The Significance: Stability Over Spectacle
While an annual return of around 2% might not sound flashy, the real triumph here is the extremely low MaxDD and high stability. For traders looking for consistent income, or aiming to pass prop firm evaluations, this kind of performance is gold. Many prop firms have strict drawdown limits (often -10%), and this portfolio provided a significant safety margin against hitting those limits. The fact that “DD reduction through diversification of uncorrelated edges” is a genuine, robust benefit is particularly important. It suggests this isn’t just a lucky outcome from historical data (selection bias), but a fundamental advantage of this approach.
What I Learned & Next Steps
Key Takeaways
The biggest lesson from this experiment is crystal clear: You don’t need a single, super-strong trading edge to succeed. Instead, the most realistic and reliable path to consistent withdrawals, especially when working with prop firms, is to combine multiple uncorrelated “weak” edges. Each individual strategy might only offer a small advantage, but when bundled together, their diversified nature dramatically reduces overall risk and smooths out returns.
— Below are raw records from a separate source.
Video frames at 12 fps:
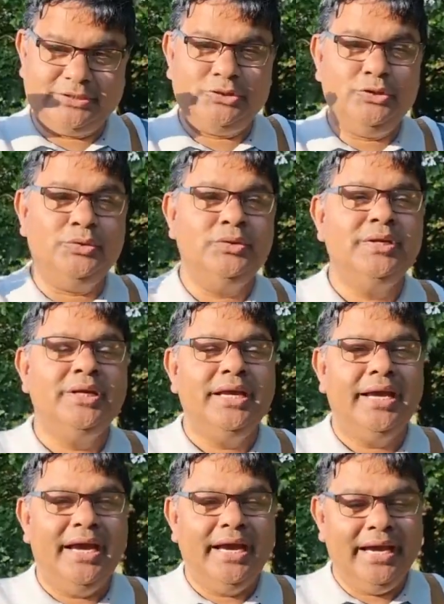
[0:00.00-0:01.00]
So
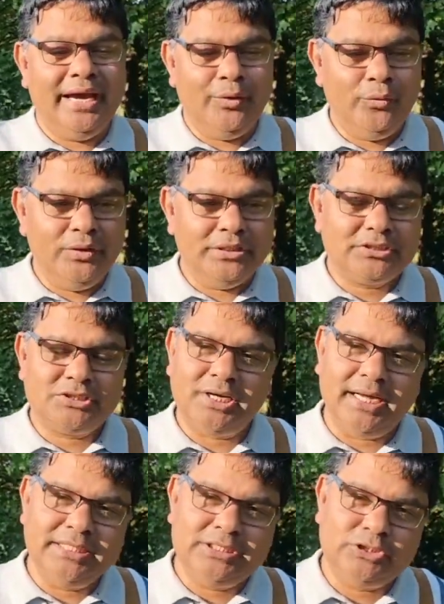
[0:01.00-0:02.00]
we
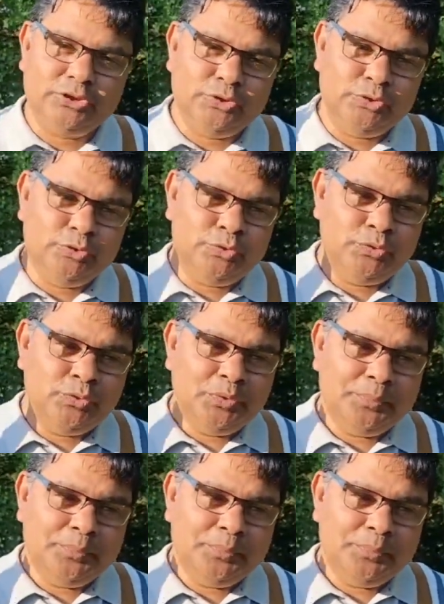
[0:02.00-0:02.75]
tried to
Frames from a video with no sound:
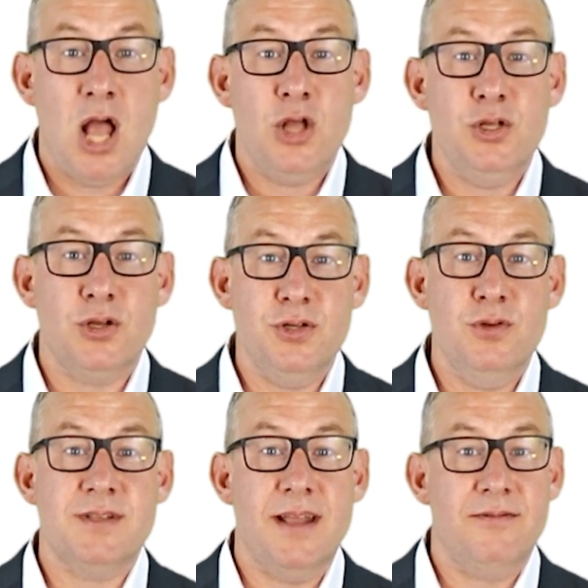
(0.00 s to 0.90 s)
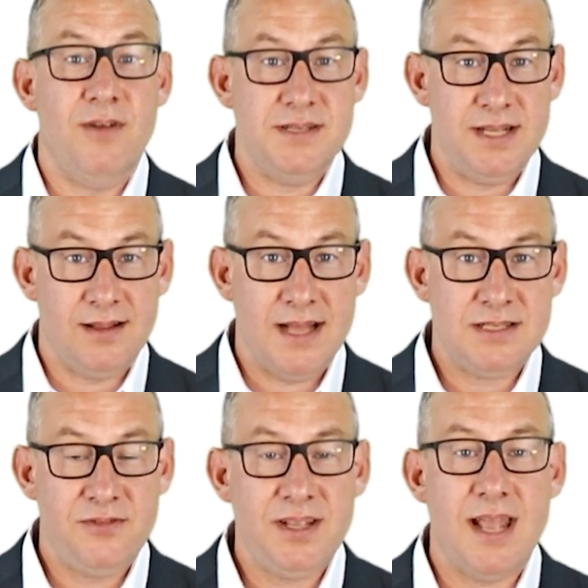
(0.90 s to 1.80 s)
You could use a fuzzy
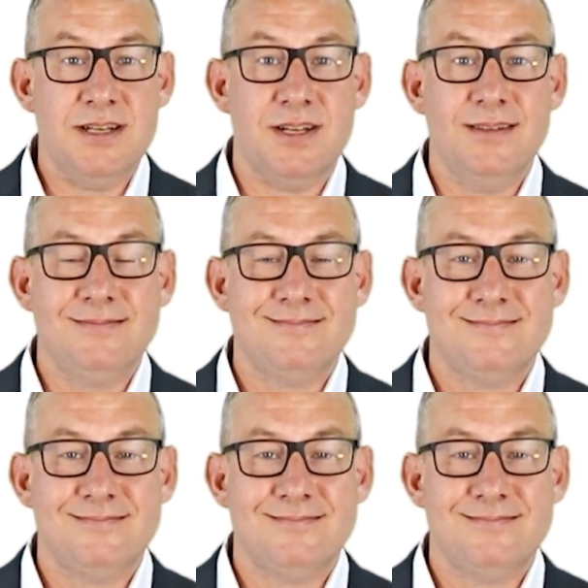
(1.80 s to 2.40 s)
classification.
Future Challenges & Optimizations
This successful initial test opens up some exciting avenues for further development:
- Optimizing Returns vs. Risk: The returns are modest, but the low drawdown gives us room to play! The next step is to carefully optimize the risk sizing (how much capital each trade risks) to try and reach a target return of +8% faster, while still maintaining that fantastic low drawdown. This involves balancing growth speed with the probability of passing prop firm challenges (Monte Carlo pass probability analysis will be key here).
- M1 Intraday Validation: I want to test this portfolio on even finer data – M1 (1-minute) intraday validation. This means running the EAs on 1-minute charts during the trading day, which can reveal different dynamics due to tighter spreads, higher frequency, and potential slippage.
- Forward Testing for Robustness: To truly confirm the system’s robustness and ensure it’s not just a product of selection bias, the ultimate test is forward testing (Out-of-Sample). This means running the EAs live or on new, unseen market data, including how the components themselves are selected. This is the real-world acid test! It’s an exciting journey, and this research confirms that consistency and intelligent risk management, driven by diversification, are powerful tools in algorithmic trading.